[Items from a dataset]
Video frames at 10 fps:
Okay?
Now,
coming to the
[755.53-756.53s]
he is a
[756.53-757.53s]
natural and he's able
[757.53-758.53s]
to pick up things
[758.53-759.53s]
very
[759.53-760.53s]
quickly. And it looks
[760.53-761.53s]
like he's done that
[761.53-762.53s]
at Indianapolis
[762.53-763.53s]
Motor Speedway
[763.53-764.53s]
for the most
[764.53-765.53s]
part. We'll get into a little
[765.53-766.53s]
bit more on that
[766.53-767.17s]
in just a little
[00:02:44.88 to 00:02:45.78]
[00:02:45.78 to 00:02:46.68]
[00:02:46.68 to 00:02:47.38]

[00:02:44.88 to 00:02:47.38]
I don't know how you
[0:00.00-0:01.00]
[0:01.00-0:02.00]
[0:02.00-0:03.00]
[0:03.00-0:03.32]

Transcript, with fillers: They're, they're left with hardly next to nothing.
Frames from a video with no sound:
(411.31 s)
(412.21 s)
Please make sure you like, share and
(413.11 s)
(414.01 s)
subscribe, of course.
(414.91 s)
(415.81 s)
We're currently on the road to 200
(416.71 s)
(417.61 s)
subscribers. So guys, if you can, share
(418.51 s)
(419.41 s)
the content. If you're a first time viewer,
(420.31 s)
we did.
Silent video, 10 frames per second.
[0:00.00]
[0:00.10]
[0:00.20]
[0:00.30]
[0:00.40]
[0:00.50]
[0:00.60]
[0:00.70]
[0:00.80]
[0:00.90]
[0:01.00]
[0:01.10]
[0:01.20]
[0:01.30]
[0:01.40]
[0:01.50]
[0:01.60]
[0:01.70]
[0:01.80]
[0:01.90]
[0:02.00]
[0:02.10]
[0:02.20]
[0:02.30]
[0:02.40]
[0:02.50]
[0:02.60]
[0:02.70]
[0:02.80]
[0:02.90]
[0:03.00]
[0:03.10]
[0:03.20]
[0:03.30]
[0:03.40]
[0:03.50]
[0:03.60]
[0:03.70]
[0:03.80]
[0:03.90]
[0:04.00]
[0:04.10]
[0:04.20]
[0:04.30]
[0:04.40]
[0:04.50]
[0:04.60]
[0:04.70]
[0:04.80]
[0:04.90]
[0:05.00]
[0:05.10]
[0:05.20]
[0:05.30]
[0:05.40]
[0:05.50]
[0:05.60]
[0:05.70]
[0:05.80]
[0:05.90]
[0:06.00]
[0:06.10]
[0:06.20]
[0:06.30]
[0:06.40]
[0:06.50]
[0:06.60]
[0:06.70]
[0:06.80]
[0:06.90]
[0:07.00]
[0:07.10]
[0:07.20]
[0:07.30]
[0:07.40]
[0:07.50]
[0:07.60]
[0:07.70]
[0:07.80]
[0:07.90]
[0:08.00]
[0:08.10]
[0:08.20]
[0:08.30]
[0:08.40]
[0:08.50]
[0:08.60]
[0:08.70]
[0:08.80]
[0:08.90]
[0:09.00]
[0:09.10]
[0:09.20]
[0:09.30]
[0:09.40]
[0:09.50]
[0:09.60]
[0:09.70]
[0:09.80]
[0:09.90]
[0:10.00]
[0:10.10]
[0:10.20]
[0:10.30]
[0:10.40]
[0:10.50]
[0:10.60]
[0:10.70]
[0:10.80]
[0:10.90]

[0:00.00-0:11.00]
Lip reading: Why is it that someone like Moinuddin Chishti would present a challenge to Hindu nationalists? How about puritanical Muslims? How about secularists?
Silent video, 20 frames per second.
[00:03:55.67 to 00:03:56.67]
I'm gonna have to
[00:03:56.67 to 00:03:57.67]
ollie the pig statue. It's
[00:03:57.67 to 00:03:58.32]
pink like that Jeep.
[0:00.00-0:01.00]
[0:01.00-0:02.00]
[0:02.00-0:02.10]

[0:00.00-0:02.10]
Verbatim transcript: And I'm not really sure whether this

Problem to solve => Search the data for the word "second" and report how many lines include it, with the number alone.

Solution for this task => 2